On the 50th anniversary of the mighty Norton Commando, we look back on the rich legacy of a storied marque.
It would be almost a quarter century ago—the first time I rode my old BSA Victor to a meeting of the Westcoast British Motorcycle Owners Club. Those were more flexible times, and the meetings, at Falaise Park Hall in East Vancouver, were lubricated by bottled beer, and usually concluded with a ride to a pub.
So when the ringleaders took off for the appointed destination one evening (the now defunct Side Track Pub under the Alex Fraser Bridge in Delta), I stomped the ever-reluctant Beezer into life and set off in pursuit. Too late: the Bonnevilles and Lightnings had disappeared, and my nascent knowledge of local geography didn’t extend to the Side Track’s location. Next meeting, a senior club member took me aside: “Better get a Norton Commando,” he said, “then you can ride up front with the big boys…”
1967
Fifty years ago this year, Norton-Villiers first displayed the Commando at the Earls Court show in London. It was radically new in styling and engineering: moulded fibreglass gas tank with “fastback” tail section; orange seat with “ears” that wrapped around the tank; and a rubber-mounted powertrain. (Much less innovative, it has to be said, was the Commando’s aging parallel-twin pushrod engine.)
The story’s been told many times, so I’ll skip the details, but the Commando came about from expediency. Norton needed a new bike, and the only engine they had was the bone-shaking 750 from the Atlas. But by isolating the drivetrain from the frame using single-plane rubber mounts, the engine’s teeth-loosening vibration was tamed. The result was the most successful British motorcycle of the 1970s, with at least 100,000 built.

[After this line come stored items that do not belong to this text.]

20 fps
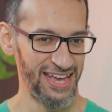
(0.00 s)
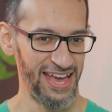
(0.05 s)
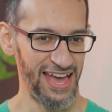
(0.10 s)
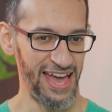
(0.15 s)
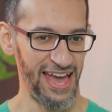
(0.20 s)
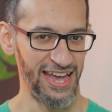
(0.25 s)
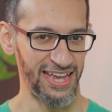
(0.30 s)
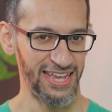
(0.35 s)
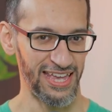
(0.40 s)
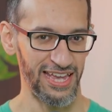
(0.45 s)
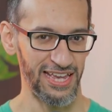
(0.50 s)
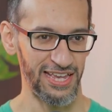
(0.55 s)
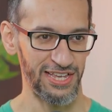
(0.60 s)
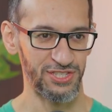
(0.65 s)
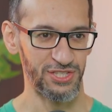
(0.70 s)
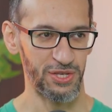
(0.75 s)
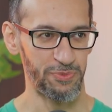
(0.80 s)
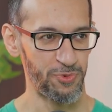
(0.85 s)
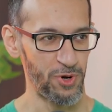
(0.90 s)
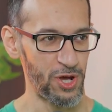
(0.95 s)
Hacking
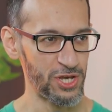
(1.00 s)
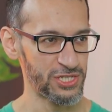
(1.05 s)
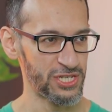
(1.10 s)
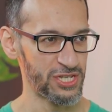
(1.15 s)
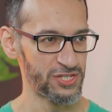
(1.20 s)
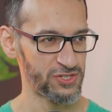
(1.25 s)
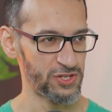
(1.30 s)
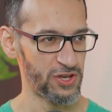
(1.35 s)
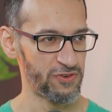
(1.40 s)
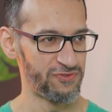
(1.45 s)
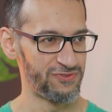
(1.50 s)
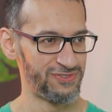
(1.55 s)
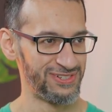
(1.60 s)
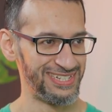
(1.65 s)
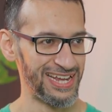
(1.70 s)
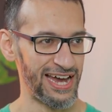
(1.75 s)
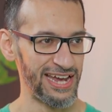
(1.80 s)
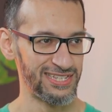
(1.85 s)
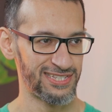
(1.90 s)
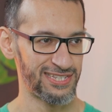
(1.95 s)
is the process of
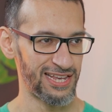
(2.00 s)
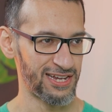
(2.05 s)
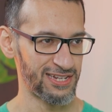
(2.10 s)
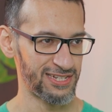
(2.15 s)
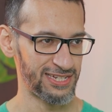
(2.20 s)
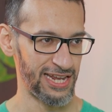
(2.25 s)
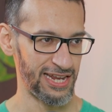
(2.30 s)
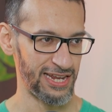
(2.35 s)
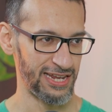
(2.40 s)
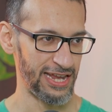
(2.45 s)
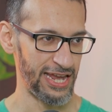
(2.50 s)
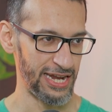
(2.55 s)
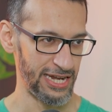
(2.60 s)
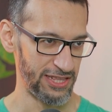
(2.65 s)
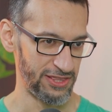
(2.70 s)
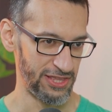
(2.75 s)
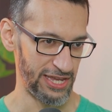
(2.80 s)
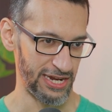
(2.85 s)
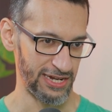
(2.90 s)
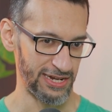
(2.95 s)
dissecting
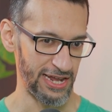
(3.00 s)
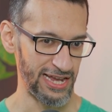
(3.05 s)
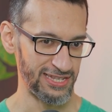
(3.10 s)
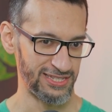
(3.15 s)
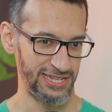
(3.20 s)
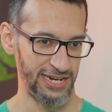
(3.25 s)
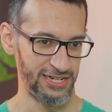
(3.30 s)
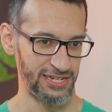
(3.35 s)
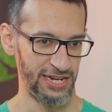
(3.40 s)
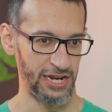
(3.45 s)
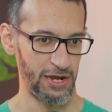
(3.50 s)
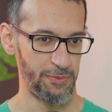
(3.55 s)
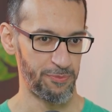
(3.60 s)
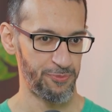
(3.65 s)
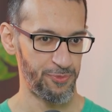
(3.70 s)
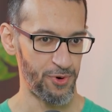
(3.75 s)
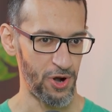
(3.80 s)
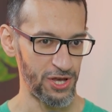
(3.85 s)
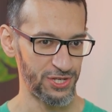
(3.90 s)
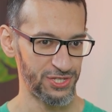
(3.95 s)
anything, dissecting a
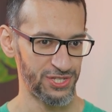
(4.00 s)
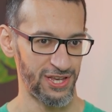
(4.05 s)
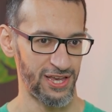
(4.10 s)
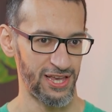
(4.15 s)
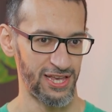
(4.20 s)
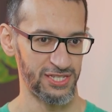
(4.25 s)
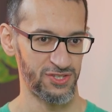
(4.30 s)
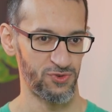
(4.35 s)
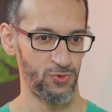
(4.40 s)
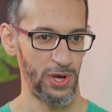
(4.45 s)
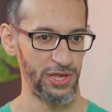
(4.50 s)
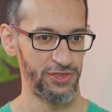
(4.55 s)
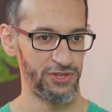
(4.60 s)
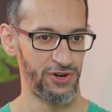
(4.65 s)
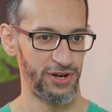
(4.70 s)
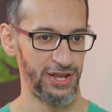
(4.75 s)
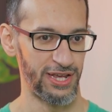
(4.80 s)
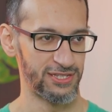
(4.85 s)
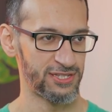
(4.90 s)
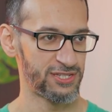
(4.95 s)
process,
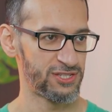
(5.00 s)
whether it's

The Commando also dominated the production class at the TT through the early ‘70s with factory development rider Peter Williams coaxing it to ever more speed. His most successful innovation: the first perimeter beam frame, known as the “monocoque.” The fuel-carrying frame spars eliminated the need for a gas tank and lower frame rails, significantly reducing frontal area and drag.
But the Commando was the last full production Norton until the company’s revival in the 21st Century. That the brand survived the doldrums for 35 years is a testament to the legend inspired by James Lansdowne “Pa” Norton.
1907
And it was 110 years ago that Pa Norton entered a motorcycle of his own design in the inaugural Isle of Man TT (multi-cylinder division). As did many motorcycles of the time, the Norton looked more like a heavyweight bicycle with a motor attached than a purpose-built machine.
It wasn’t until 1908 that Pa developed his own engine, so the 1907 TT bike used a Peugeot 45-degree V-Twin engine with automatic inlet valves. (While cams operated the exhaust poppets, the vacuum created by the descending pistons opened the lightly sprung intakes.) Drive to the rear wheel was direct from the crankshaft via a leather belt. There were no clutch or gears—but a set of pedals was added for “assistance…”
With thoroughly modern equipment like a Bosch magneto and Binks & Barlow carburetor, the Norton produced around 12 hp yet weighed less than 200 pounds, making it pretty sprightly for its day. It certainly went better than it stopped, the rim brakes reported as being largely ineffective. Rider Rem Fowler won his class, completing 10 laps of the 15-mile “short” mountain course at an average speed of over 42 mph—in spite of six sparkplug changes and a puncture repair!
Fowler’s TT winning bike can be seen at Britain’s National Motorcycle Museum in Solihull, Warwickshire—or can it? In spite of claims to the contrary made by the NMM and at least one motorcycle magazine, it’s doubtful the Museum’s bike is the actual one Fowler rode, but more likely a collection of period parts assembled in the 1950s. Fowler did actually inspect the show bike before he died, and couldn’t confirm its provenance with any certainty. Not only that, but the NMM bike was extensively damaged in the Museum’s 2003 fire, and restored by vintage specialist George Cohen to a finish almost certainly better than the factory would have achieved.
But regardless, the 1907 machine is the bike that launched Norton’s success in racing, leading to its dominance of the TT races in the inter-war years.
Coincidence..?
As the US presidential inauguration approaches, I’m reminded that in 1907, Frank McNab started manufacturing motorcycles in a factory in Byfleet, Surrey, England. Over the next 14 years, Trump motorcycles set many speed and endurance records at the nearby Brooklands race track. The company also produced road machines powered with JAP, Peco and British-Anzani engines.
Perhaps most famous was the 1100cc “90 bore” Trump-JAP V-Twin racer campaigned by a Colonel Stewart between 1912 and 1921, before he switched to a British-Anzani eight-valve engine. Trump motorcycles closed its doors in 1923 on McNab’s retirement due to ill health.